■ **About this exercise**:
In the listing that follows, find the line with "[0.00-0.90s]", then copy exactly from it through the line with "Word for word: பாரதி", leaving out every picture.

START Data shown

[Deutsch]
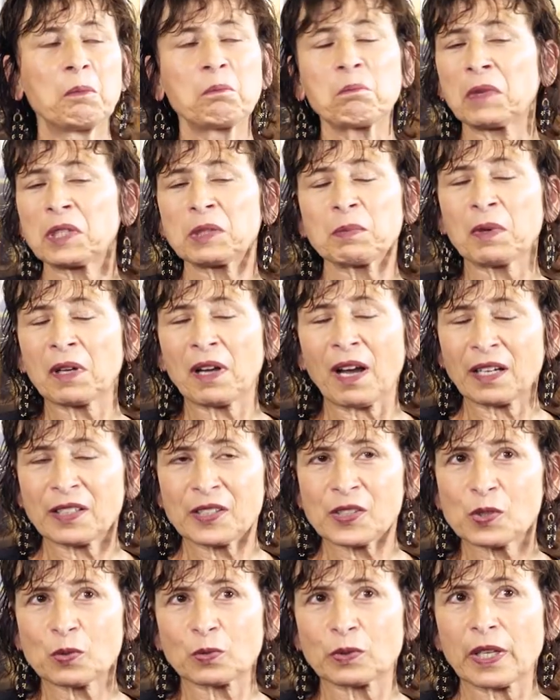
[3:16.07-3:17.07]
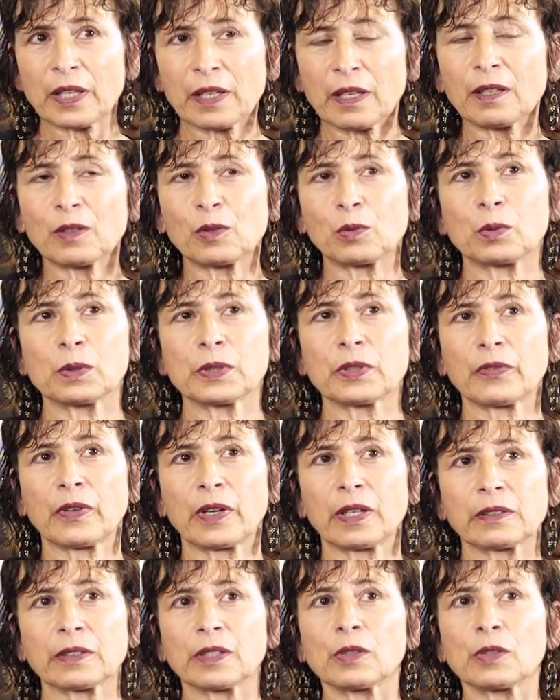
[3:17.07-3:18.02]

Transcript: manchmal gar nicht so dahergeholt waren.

END Data shown
START Data shown

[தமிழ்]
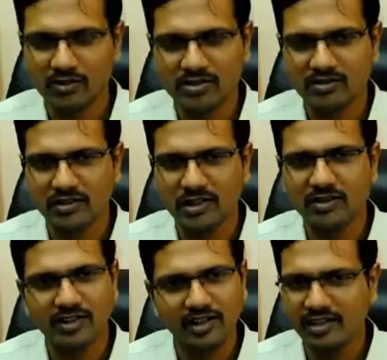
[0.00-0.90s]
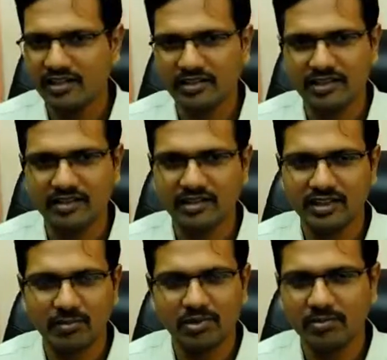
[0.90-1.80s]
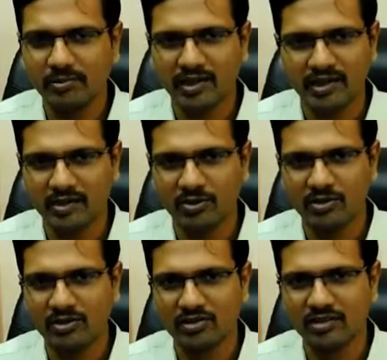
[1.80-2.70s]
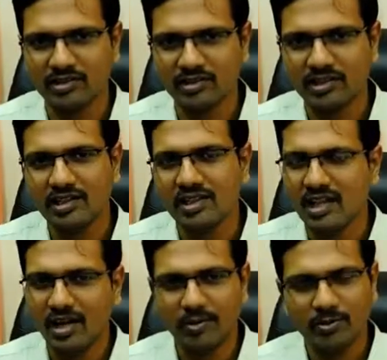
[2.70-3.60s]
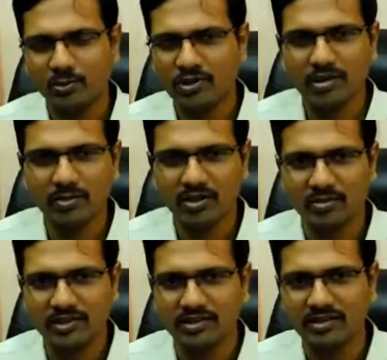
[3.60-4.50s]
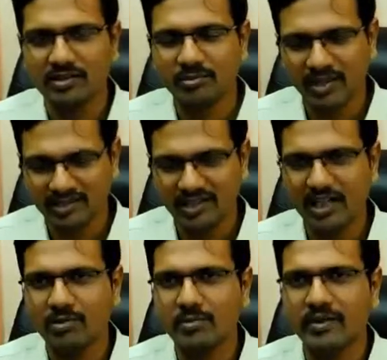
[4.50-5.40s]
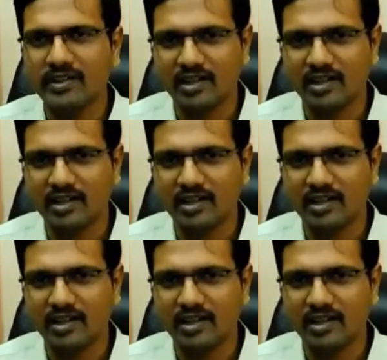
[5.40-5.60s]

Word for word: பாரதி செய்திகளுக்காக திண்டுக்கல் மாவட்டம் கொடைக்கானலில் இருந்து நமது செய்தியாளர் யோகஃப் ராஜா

END Data shown

■ **Result of the task**:
[0.00-0.90s]
[0.90-1.80s]
[1.80-2.70s]
[2.70-3.60s]
[3.60-4.50s]
[4.50-5.40s]
[5.40-5.60s]

Word for word: பாரதி செய்திகளுக்காக திண்டுக்கல் மாவட்டம் கொடைக்கானலில் இருந்து நமது செய்தியாளர் யோகஃப் ராஜா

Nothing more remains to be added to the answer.